KU basketball great B.H. Born dies

By Staff Reports     Feb 4, 2013

Kansas men's basketball great B.H. Born died Sunday at the age of 80.

Former Kansas University men’s basketball great B.H. Born, a member of the 1952 NCAA title team whose jersey hangs in the Allen Fieldhouse rafters, died Sunday in Peoria, Ill., Born’s son David said Monday. Born was 80.

“We heard this morning about the passing of B.H. Born,” KU coach Bill Self said Monday. “He’s one of the very few people that have been the most outstanding player of the Final Four on the team that did not win a national championship.

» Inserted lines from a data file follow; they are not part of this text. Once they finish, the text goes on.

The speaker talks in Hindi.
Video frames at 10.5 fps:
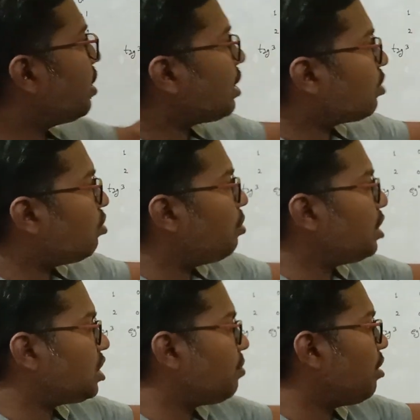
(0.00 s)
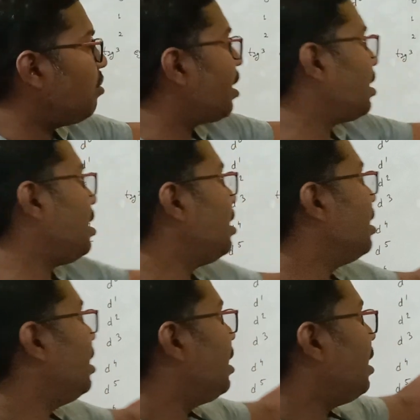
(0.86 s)
हुआ था तो भी स्टेबल हुआ था
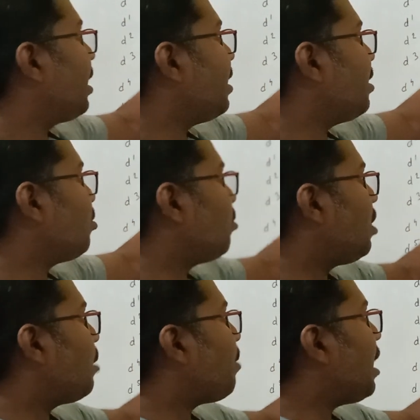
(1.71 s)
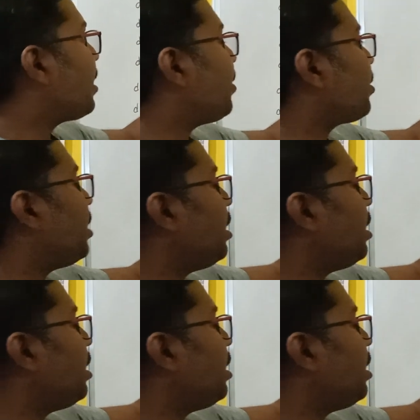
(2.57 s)
लेकिन ये दोनों लेबाइल क्योंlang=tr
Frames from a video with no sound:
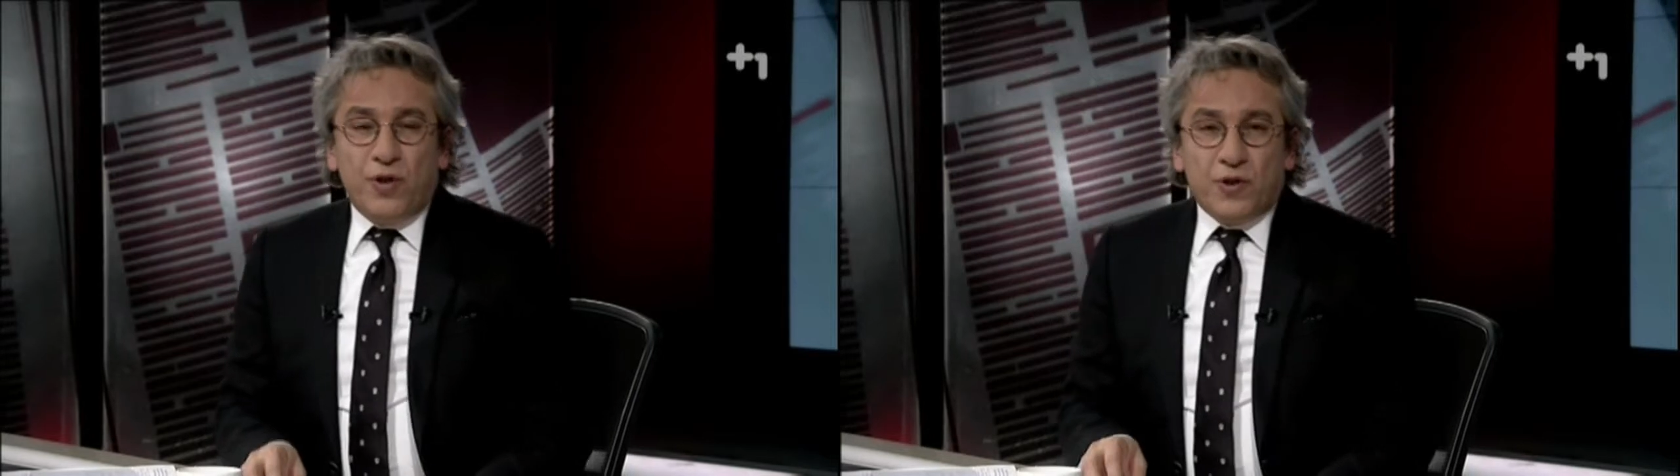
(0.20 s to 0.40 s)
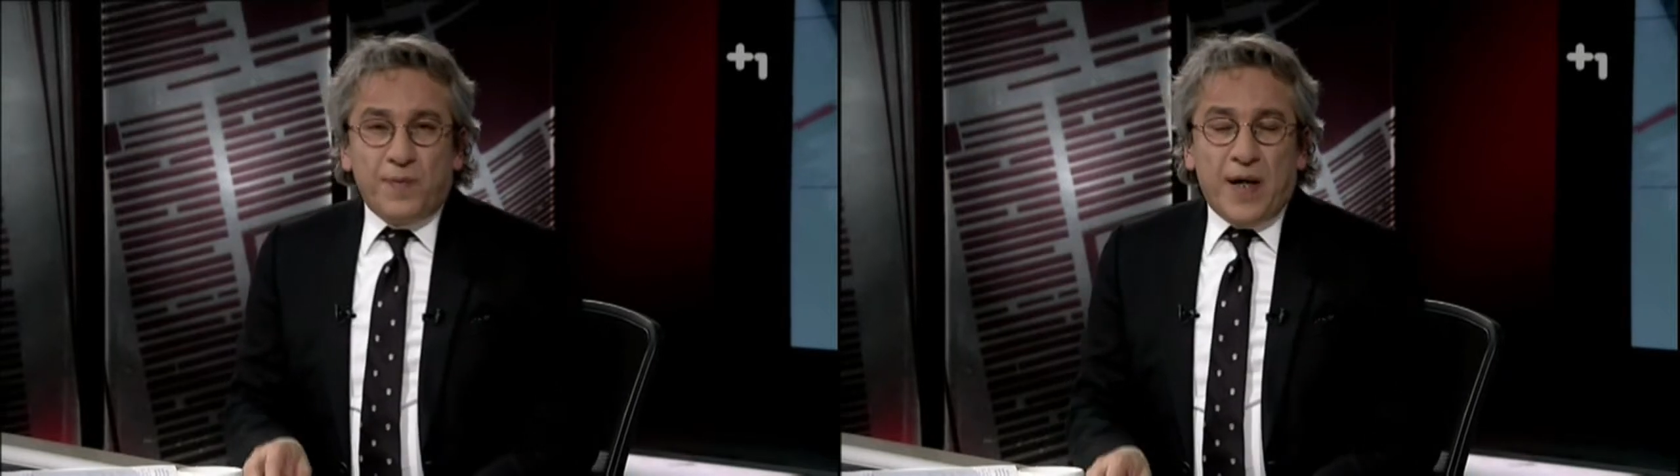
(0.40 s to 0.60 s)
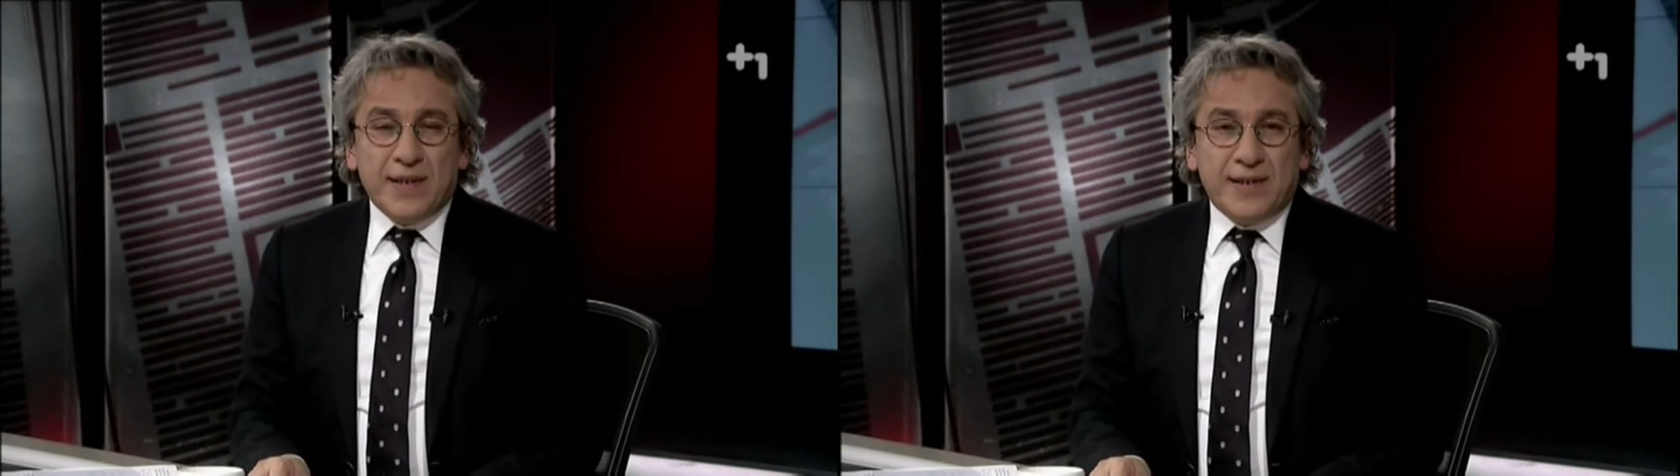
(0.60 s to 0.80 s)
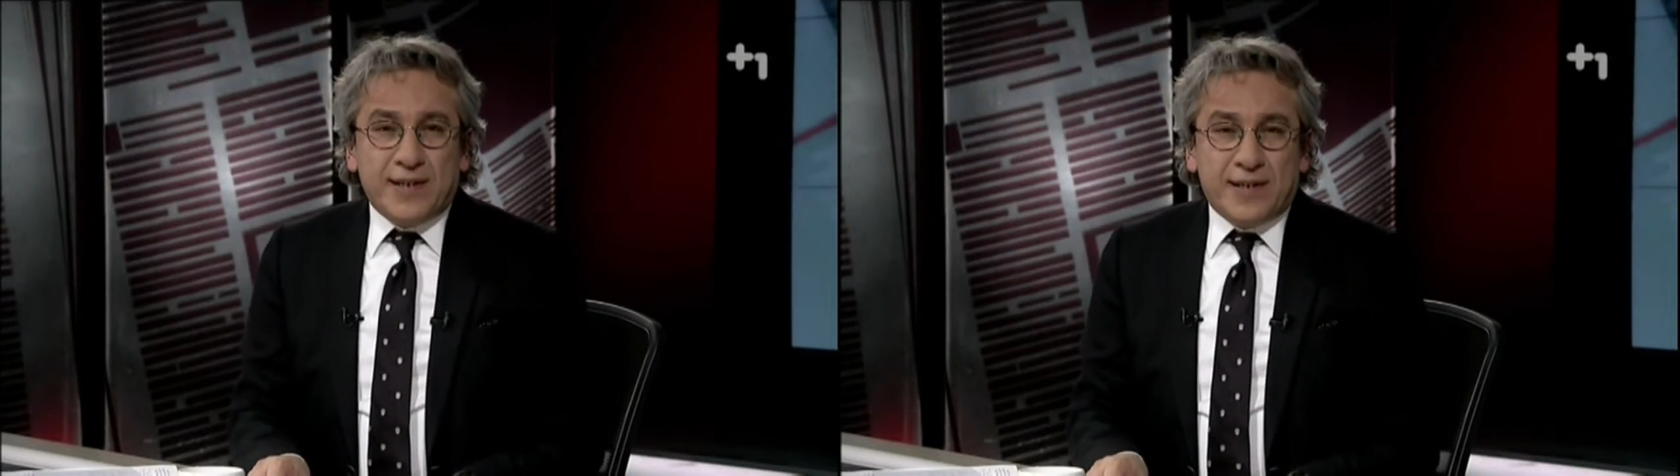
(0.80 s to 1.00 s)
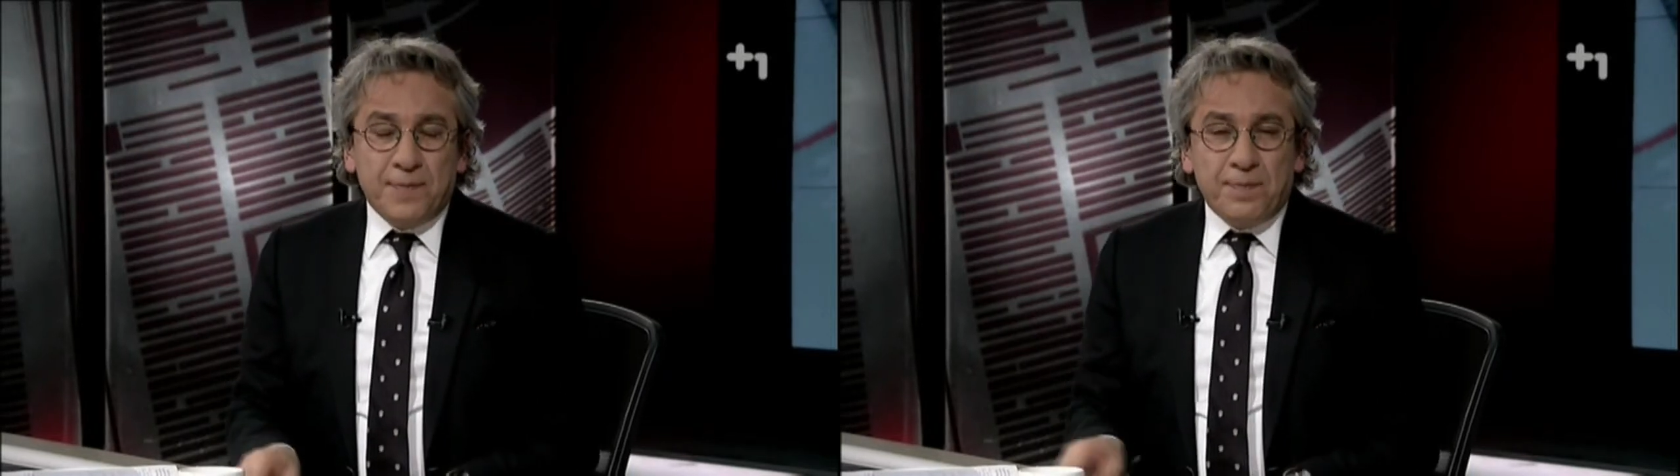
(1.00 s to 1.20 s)
4
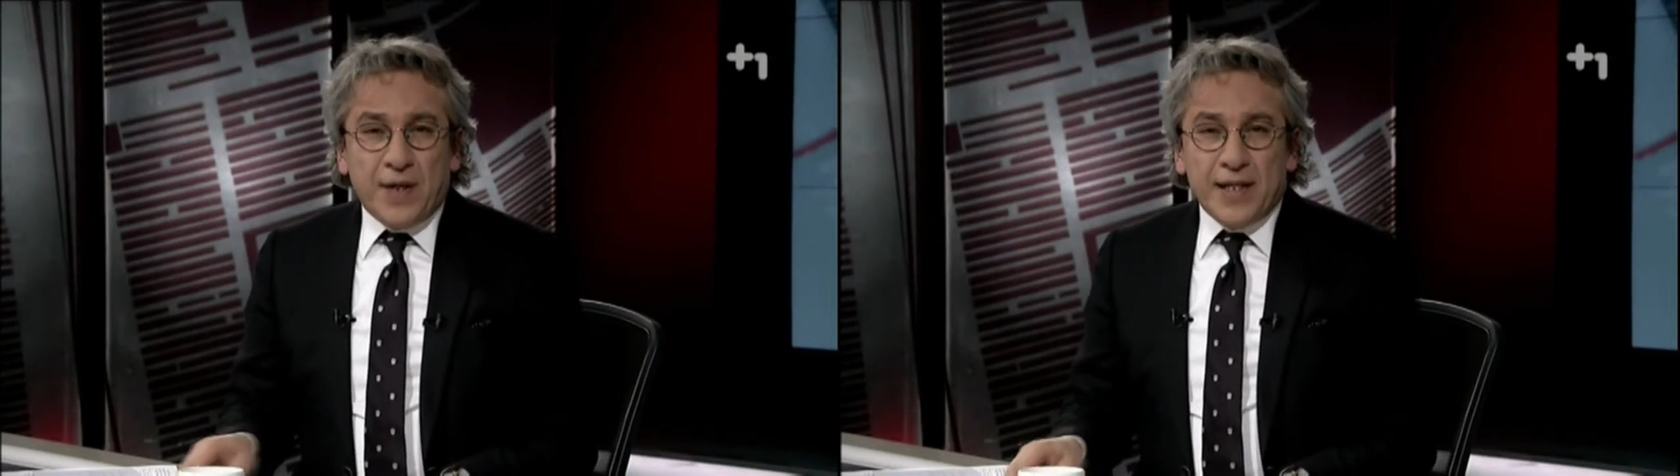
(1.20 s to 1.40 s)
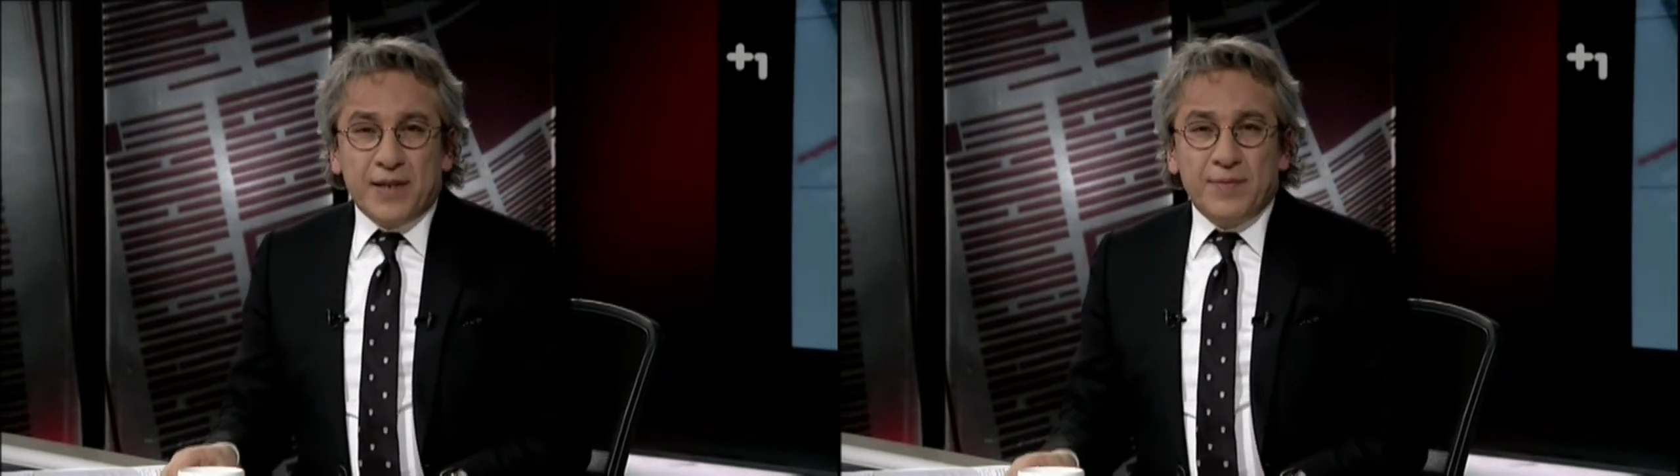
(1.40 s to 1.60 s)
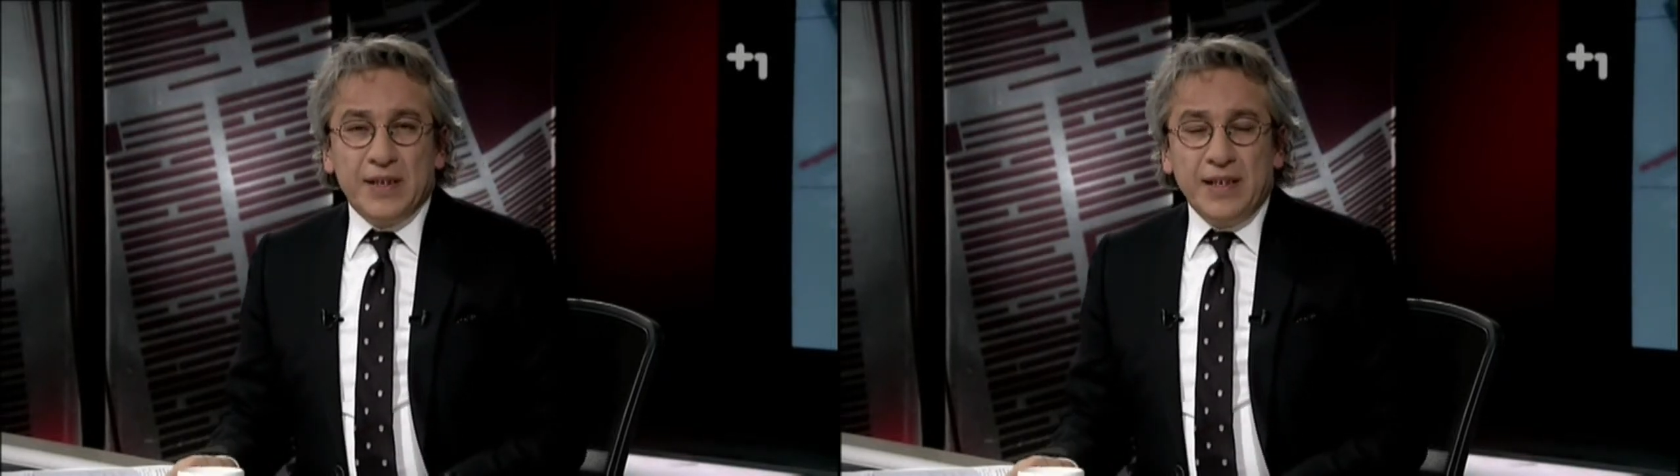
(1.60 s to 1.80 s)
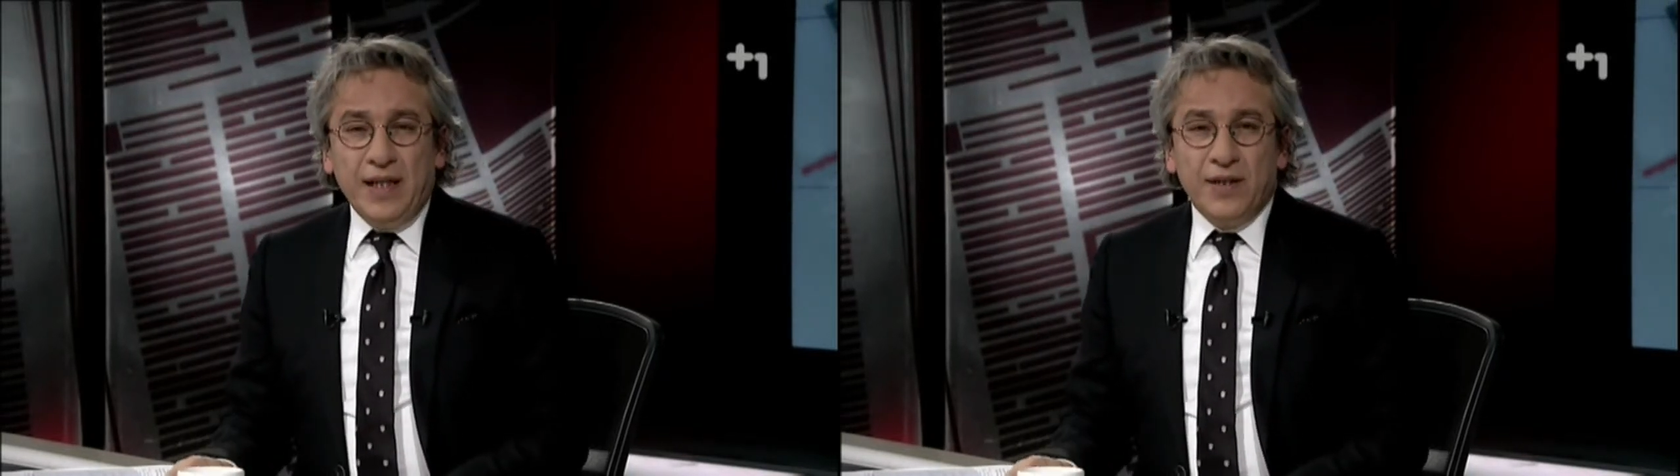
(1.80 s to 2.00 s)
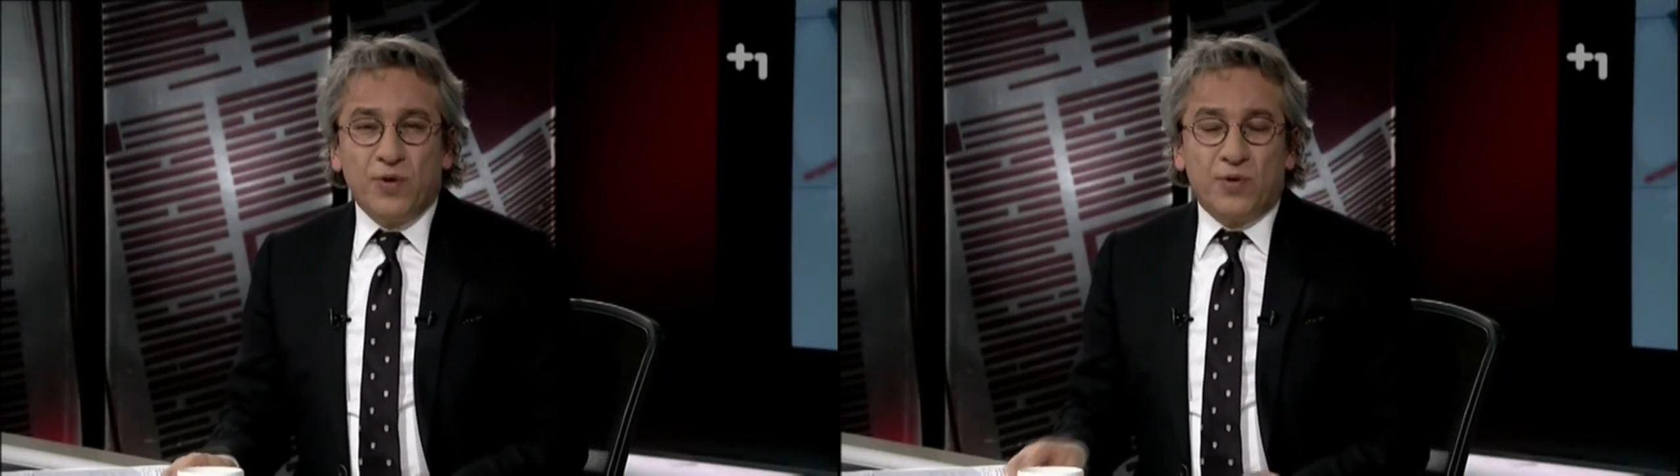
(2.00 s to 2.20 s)
Mart Tıp Bayramı.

He was certainly a gentleman and a great ambassador for KU through the years. Our sympathies certainly go out to his family as they go through this difficult time. I’m sure our KU family is saddened today but also very proud of the legacy that he left as a faithful Jayhawk.”

A 6-foot-9 center from Medicine Lodge, Born played for Kansas coach Phog Allen from 1952-54, when KU won three conference titles and amassed a 63-14 combined record. His sophomore year, Kansas won the 1952 NCAA championship, posting a 28-3 overall record and 11-1 Big Seven Conference title mark.

In 1953, Born became the center of attention for the Jayhawks and established himself as one of the country’s best centers. He was named All-American and first-team All-Big Seven. That same year, Born was selected as the most outstanding player in the NCAA Tournament, becoming the first player to win the award from a non-championship team. KU fell to Indiana, 69-68, in the 1953 NCAA title game, and Born had 26 points, 15 rebounds and 13 blocked shots in the Jayhawks’ effort. Though unofficial, it is believed to be KU’s first ever triple-double.

“He was outstanding on that ’53 team. He carried them,” noted former KU player and assistant coach Jerry Waugh. “He was really good at blocking shots when people drove toward him. He was a small-town guy who was a very good person.”

In Born’s senior season, he was named to the All-Big Seven First Team. He led Kansas in scoring his junior and senior seasons with an average of 18.9 ppg in 1953 and 19.0 ppg in 1954. He went on to represent the USA in winning the gold medal at the 1954 World Championships.

Following his KU career, the Fort Wayne Pistons selected Born with the 22nd overall pick in the third round of the 1954 NBA Draft, but he did not join the team. In the mid-1950s he played for an Amateur Athletic Union (AAU) team in Peoria, Ill.

Born’s KU jersey No. 23 was retired on Feb. 15, 1992, in a ceremony honoring the 1952 NCAA title team. A member of the KU Athletics Hall of Fame, the Kansas Sports Hall of Fame and the Greater Peoria Sports Hall of Fame, Born would frequently come back and visit KU. He had planned to return for the 115th Year of KU Basketball celebration later this month.

“He was an incredible guy who came here at 6-9, 190, and worked his butt off to become great. I never covered a KU athlete I admired more than I did B.H.,” said former Journal-World executive editor Bill Mayer, who covered Born during his KU career. “He became great as a KU junior and senior and had a tremendous record with the Peoria Caterpiller-Diesels. Home town was Medicine Lodge, Kan. He became one of the finest representatives KU has ever had. I’m so glad his jersey hangs in the fieldhouse.”

Born was the first person to notify Allen and assistant Dick Harp of the prowess of former Jayhawk great Wilt Chamberlain.

The Journal-World’s Mayer reports that in the early 1950s, many college court standouts spent summers working for resort hotels in New York’s Borscht Belt in the Catskills. The players would have day jobs, then play games against teams from other hotels to the delight of their guests. As a high schooler, Chamberlain played for the Kutsher’s resort. Born played for another hotel.

“He turned me inside out,” Born told Mayer of his first game against Wilt. “I’d never seen college guys do some of the things he did, dunking, blocking, running along with the speediest little guys … it was almost terrifying. Several times I just wanted to save my life. I think he got something like 29 off me, and I was supposed to be able to play defense.”